Die Optik verstärkt den verstörenden Eindruck des Filmes noch zusätzlich. Die Kameraführung ist stark reduziert, es gibt nur wenige unterschiedliche Einstellungen, bei denen oft auch immer nur ein Ausschnitt eines Körpers zu sehen ist, was die emotionale Verstümmelung, der die Kinder ausgesetzt sind, unmittelbar auf den Zuschauer transportiert. Darüber hinaus sorgt die Einschränkung der Perspektive auch immer wieder dafür, dass einen selbst relativ schnell das Gefühl des Eingesperrtseins überwältigt. Bei der Farbgestaltung hat man sich insbesondere auf die Farbe Weiß konzentriert, die Farbe der Unschuld und gleichzeitig die übliche Kleiderfarbe der Kinder. Nicht nur deswegen ist die Konnotation zu Michael Haneke ("Das weiße Band") und dessen Werk "Funny Games", das er später für ein US-Remake benutzte, allgegenwärtig. Auch stilistisch orientiert sich Lanthimos das eine oder das andere Mal am Österreicher. Zudem sind zahlreiche Schnittpunkte mit Skandalnudel Lars von Trier ("Dancer in the Dark", "Antichrist") vorhanden.

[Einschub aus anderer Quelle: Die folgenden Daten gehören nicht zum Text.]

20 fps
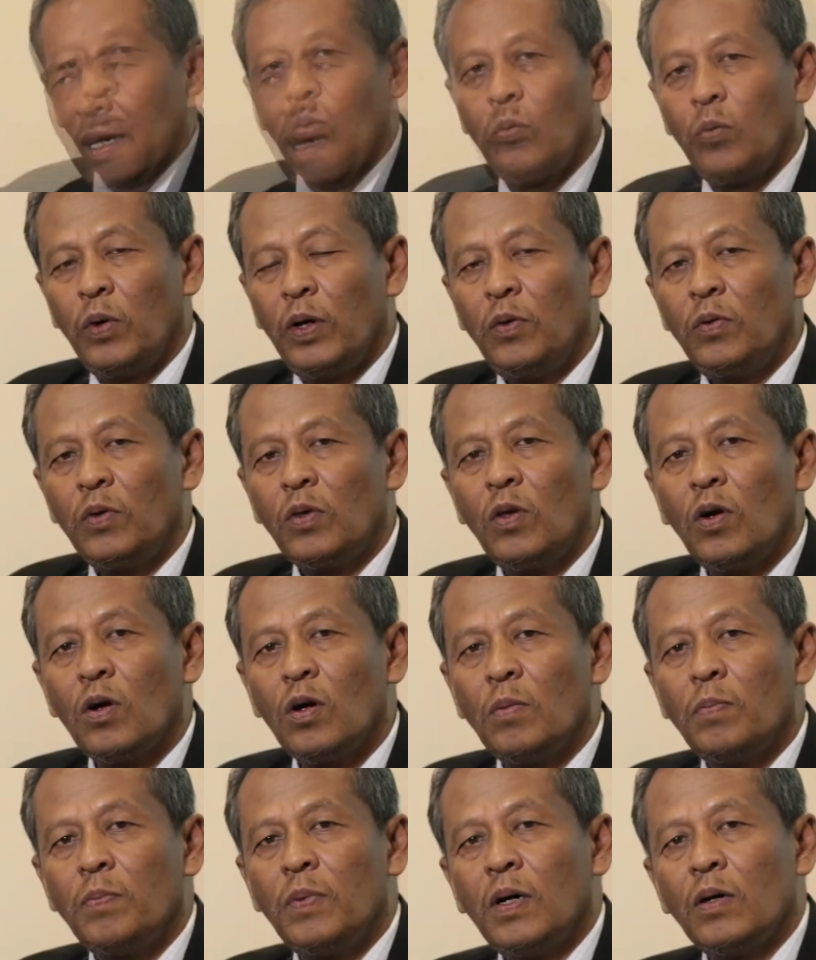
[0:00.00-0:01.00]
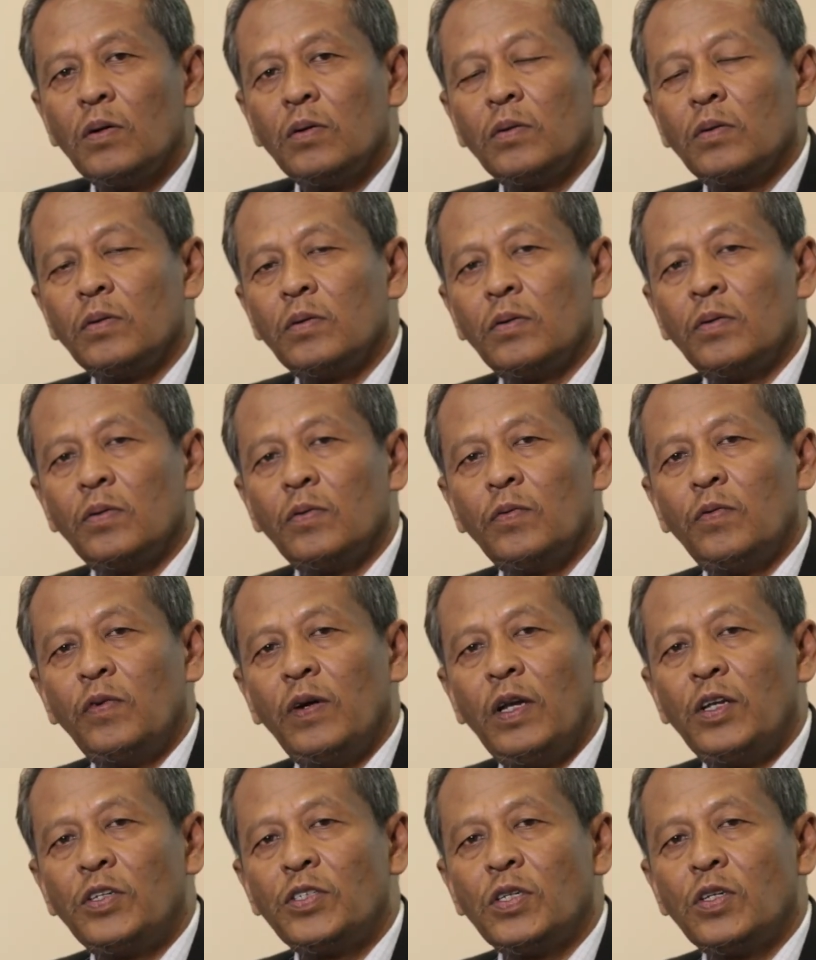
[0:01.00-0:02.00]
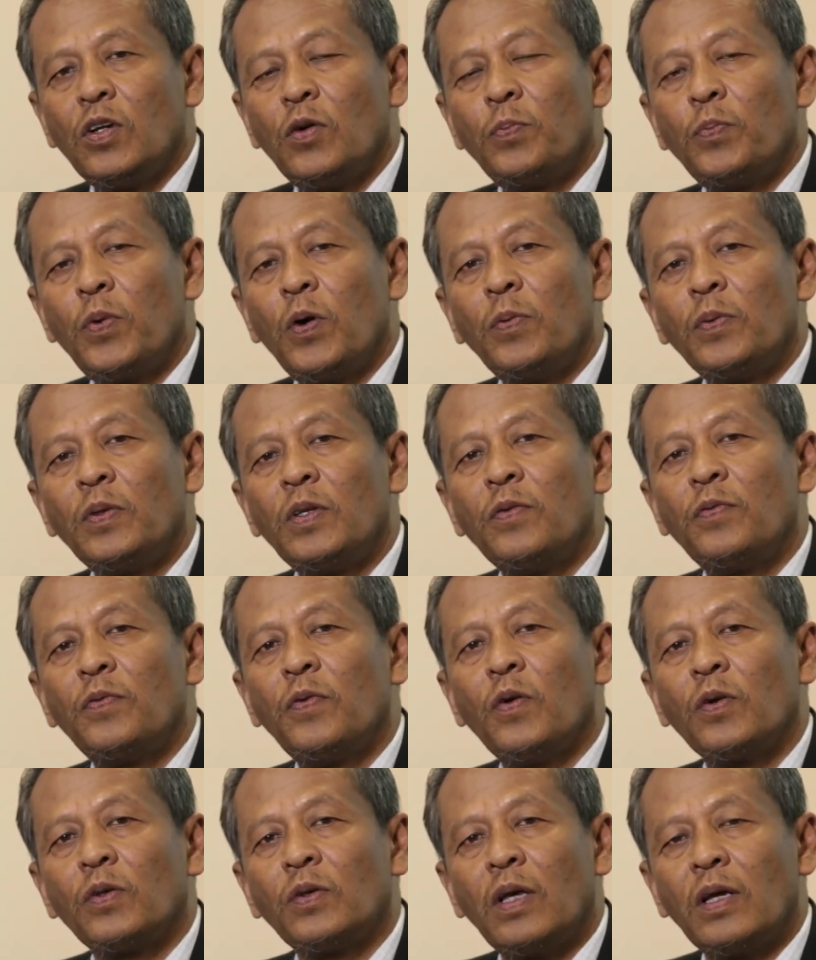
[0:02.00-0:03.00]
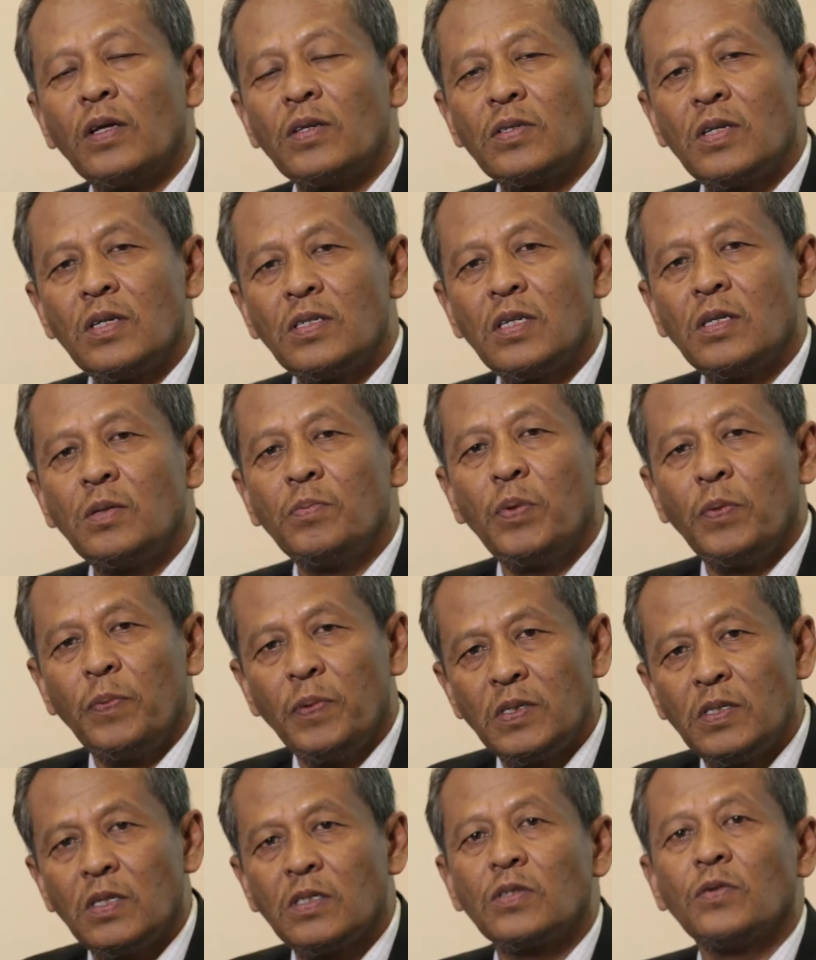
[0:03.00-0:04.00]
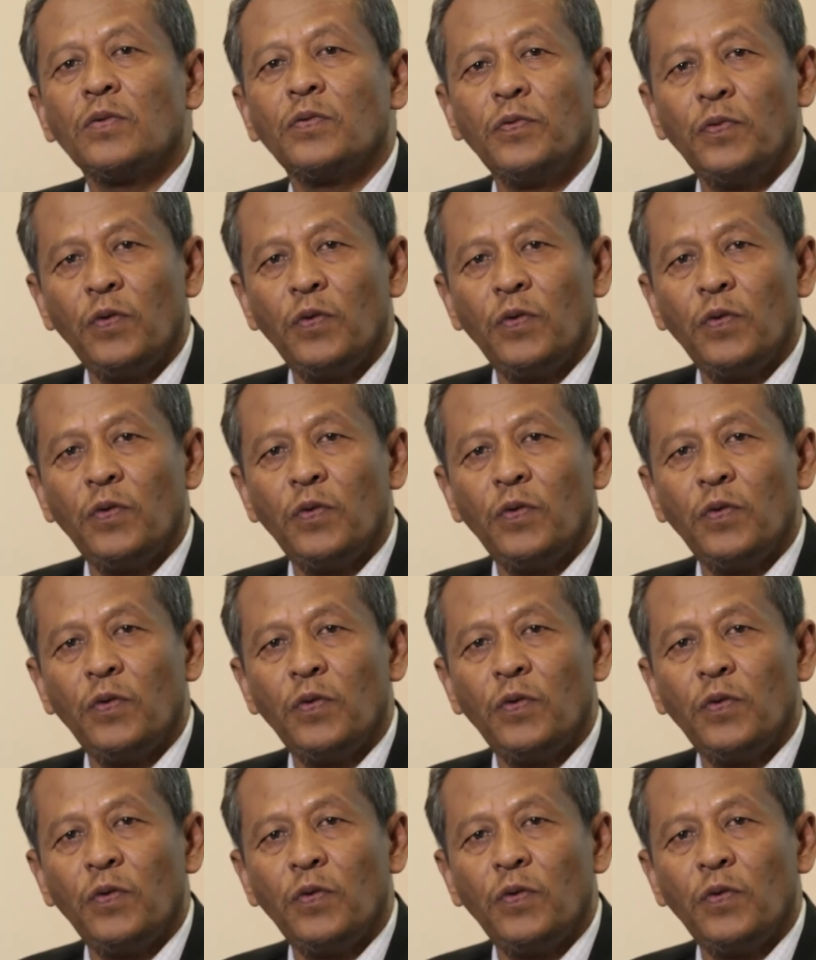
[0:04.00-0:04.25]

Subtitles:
When we talk about valuation of property for taxation purposes,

Um einen Mangel an prominenten Vorbildern muss sich Lanthimos also nicht sorgen. Dieser Umstand wird zweifelsohne auch dafür sorgen, dass sich für den Griechen auch in Zukunft ein geeignetes Publikum finden lassen wird. Denn allein aufgrund der Oscarnominierung "Dogtooth" anderen zu empfehlen, ist durchaus gewagt, macht er doch alles, um zu polarisieren. Trotz einer Laufzeit von gerade mal gut eineinhalb Stunden kann der Film, wenn man von Trier, Haneke oder auch Luis Buñuel nicht gerade kennt und schätzt, plottechnisch schrecklich öde und banal sein, denn auf den ersten Blick geschieht nur sehr selten etwas, auf einen dramatischen Höhepunkt wartet man lange vergebens. Auch sonst muss man sich von dem Gedanken verabschieden, hier einen normalen Film zu sehen und diesen mit konventionellen Maßstäben messen zu können.

Fazit

"Dogtooth" ist verstörend, grotesk und macht es einem beileibe nicht einfach, ihn zu mögen. Nicht selten wünscht man sich als Zuschauer eine kurze Verschnaufpause, um wieder etwas Normalität zu atmen, denn der Film umhüllt einen durch die dichte und optisch sehr gelungene Inszenierung sofort mit einem seltsamen Gefühl, das einen in Atem hält und gleichzeitig davon abbringt, das Interesse zu verlieren. Nein, "Dogtooth" ist definitiv nichts für jedermann, umso überraschender und im Hinblick auf die Diversität von Filmen begrüßenswerter ist die Entscheidung der Academy, ihn für einen Oscar zu nominieren. Wenn Lanthimos konsequent so weitermacht, darf man im Weltkino noch große Dinge von ihm erwarten.